:: Available data ::

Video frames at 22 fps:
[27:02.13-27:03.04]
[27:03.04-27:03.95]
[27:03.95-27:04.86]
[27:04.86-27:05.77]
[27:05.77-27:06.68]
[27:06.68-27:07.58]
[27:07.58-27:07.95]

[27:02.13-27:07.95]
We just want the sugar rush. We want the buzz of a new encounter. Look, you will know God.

:::
:: Available data ::

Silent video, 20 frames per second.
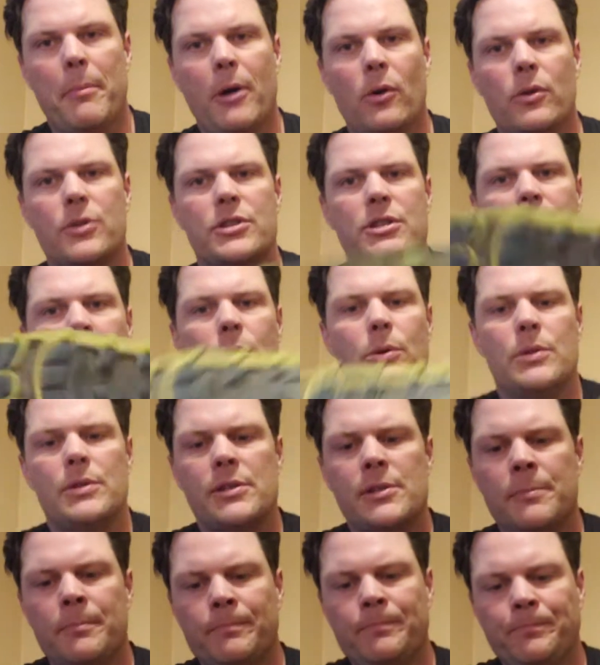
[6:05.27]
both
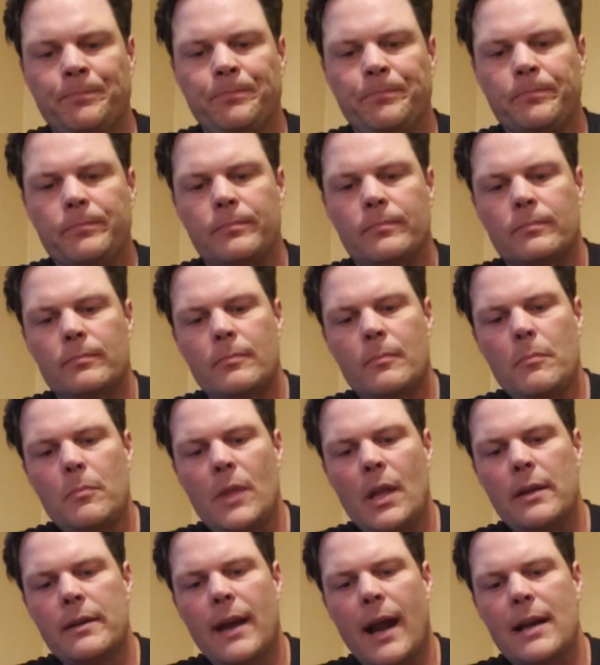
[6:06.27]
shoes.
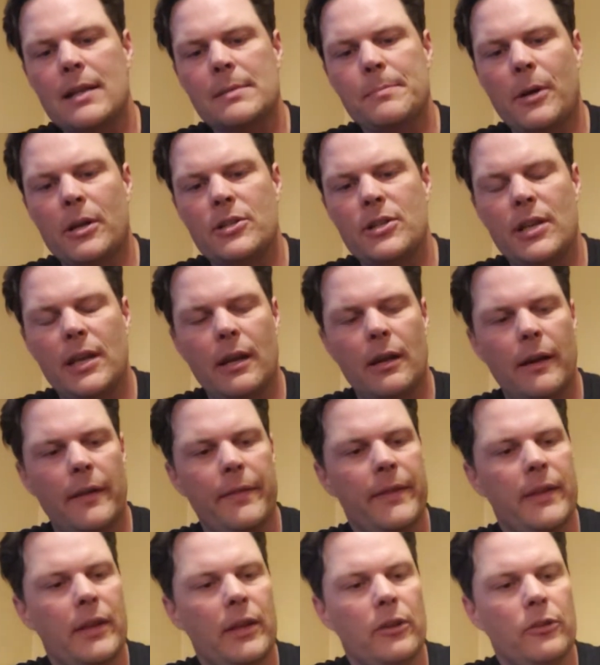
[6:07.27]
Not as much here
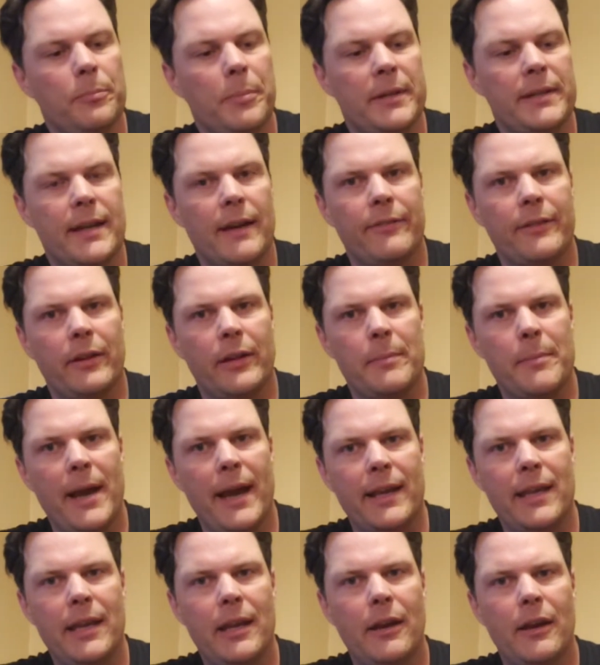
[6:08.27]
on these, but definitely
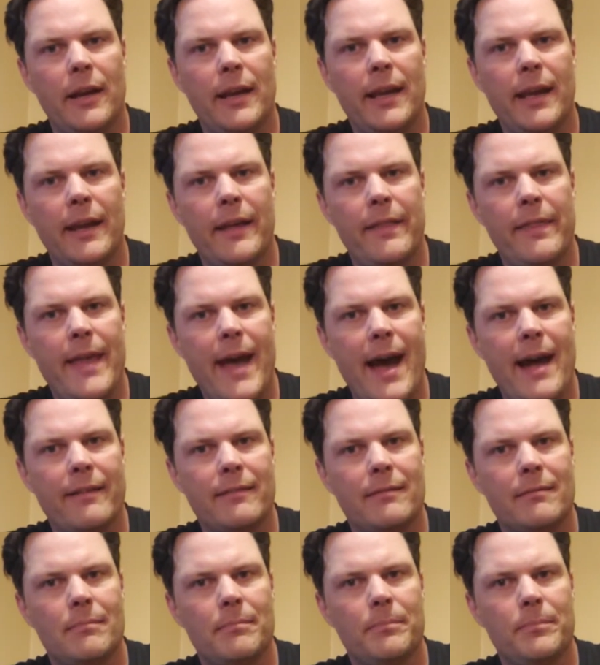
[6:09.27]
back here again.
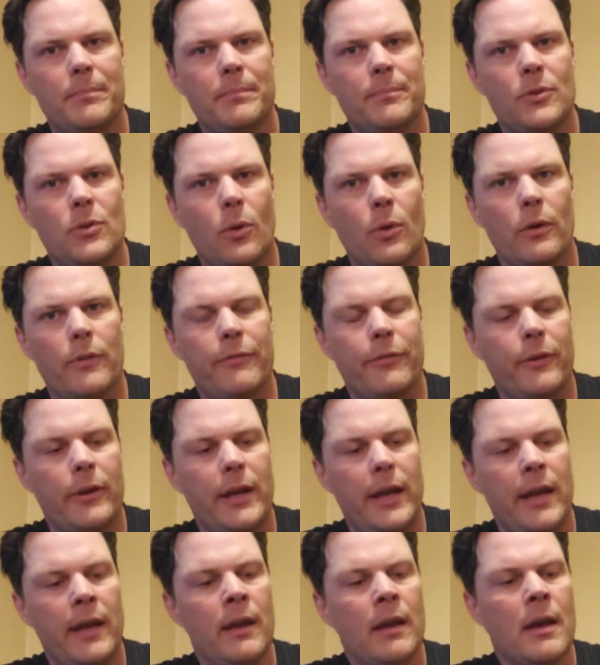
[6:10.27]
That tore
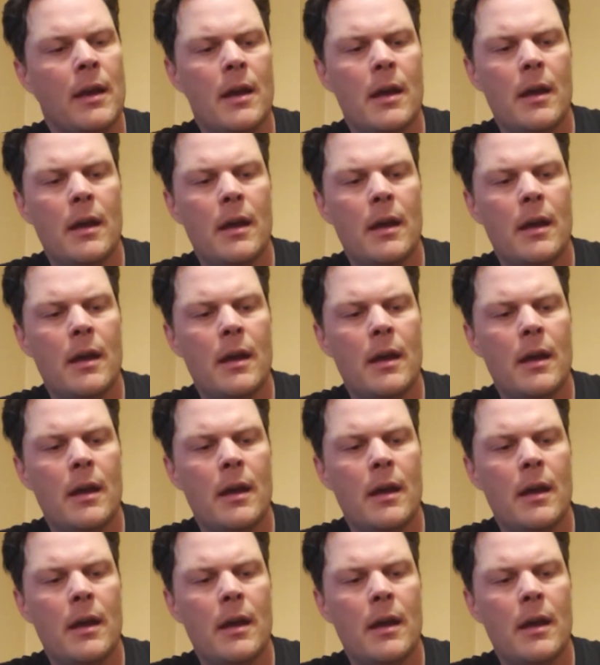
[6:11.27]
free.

:::

» Assignment:
Determine how many lines of the listing above include the word "frames", then write only that number.

» Response to the exercise:
2